Collected data
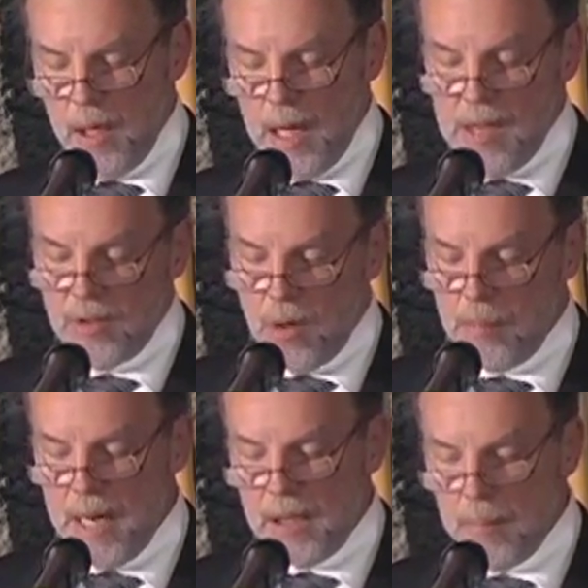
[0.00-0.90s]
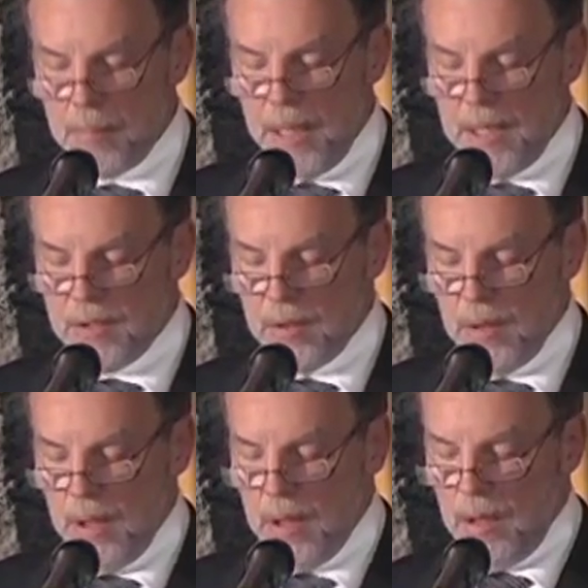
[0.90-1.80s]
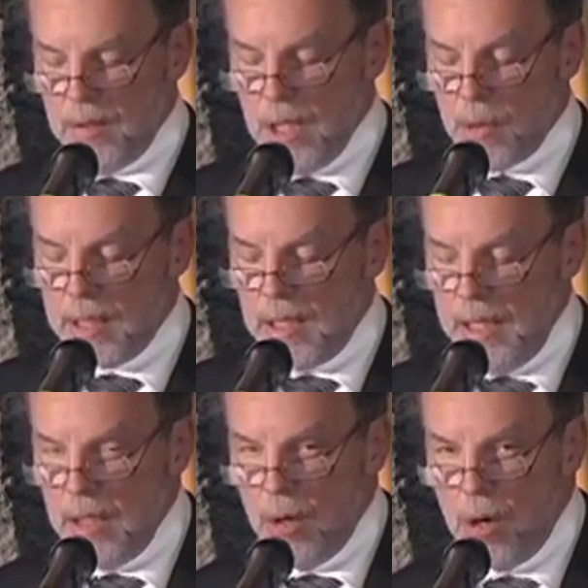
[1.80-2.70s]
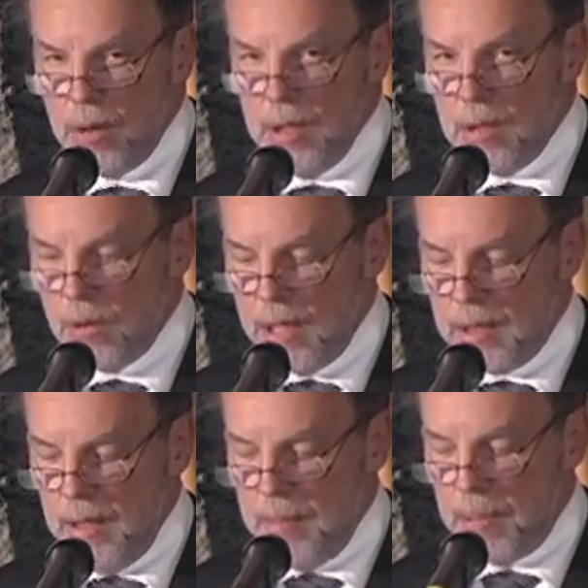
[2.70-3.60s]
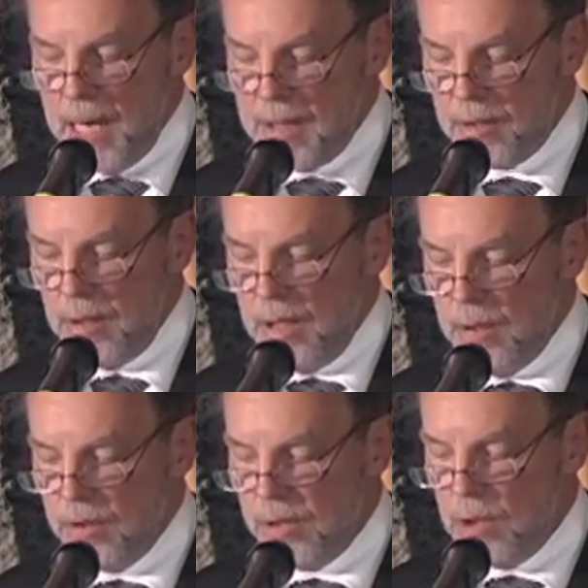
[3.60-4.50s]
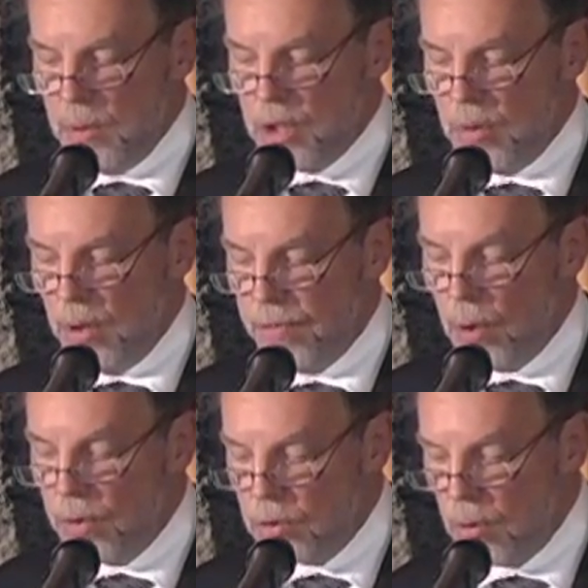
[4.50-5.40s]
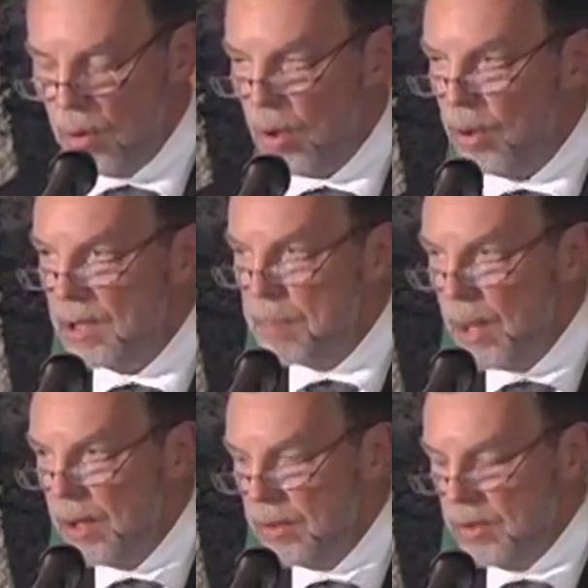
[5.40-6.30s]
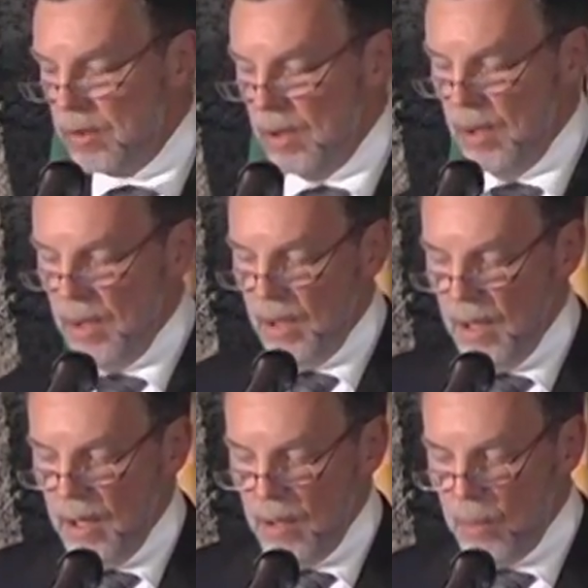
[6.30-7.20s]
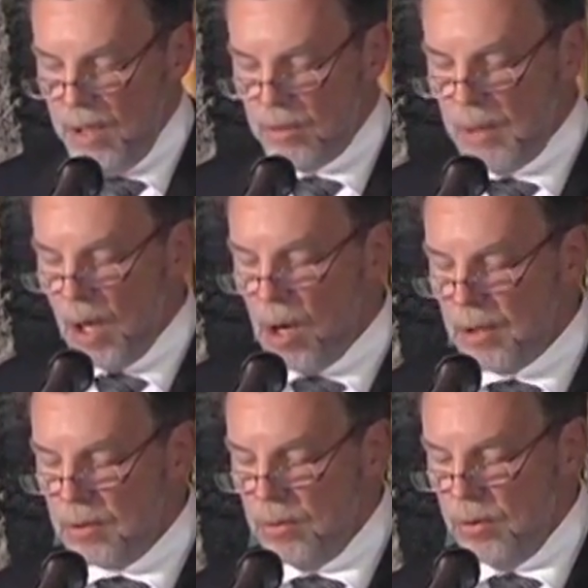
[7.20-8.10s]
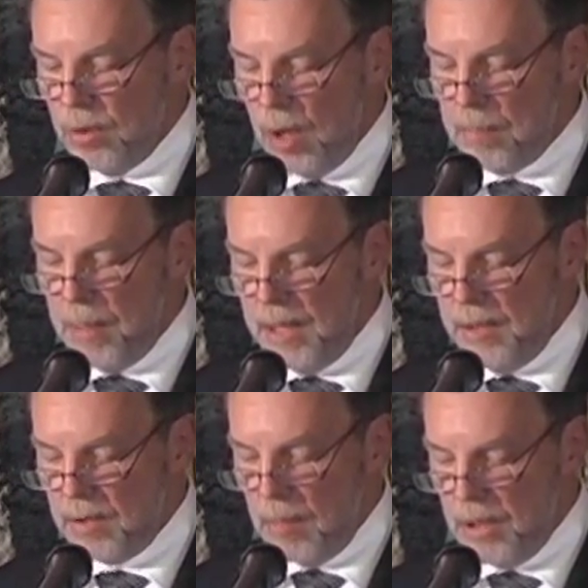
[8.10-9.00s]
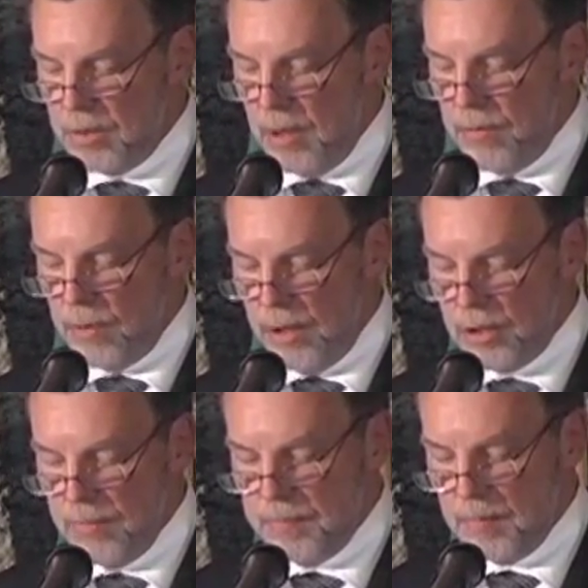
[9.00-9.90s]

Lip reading: either by companies directly or indirectly placed in a situation of control or dependence with regard to the company established in France.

■ **Your task**
Each line from the one holding "[0.90-1.80s]" down to the end of the records is to be reproduced unaltered, and the pictures are to be omitted.

■ **Completed exercise**
[0.90-1.80s]
[1.80-2.70s]
[2.70-3.60s]
[3.60-4.50s]
[4.50-5.40s]
[5.40-6.30s]
[6.30-7.20s]
[7.20-8.10s]
[8.10-9.00s]
[9.00-9.90s]

Lip reading: either by companies directly or indirectly placed in a situation of control or dependence with regard to the company established in France.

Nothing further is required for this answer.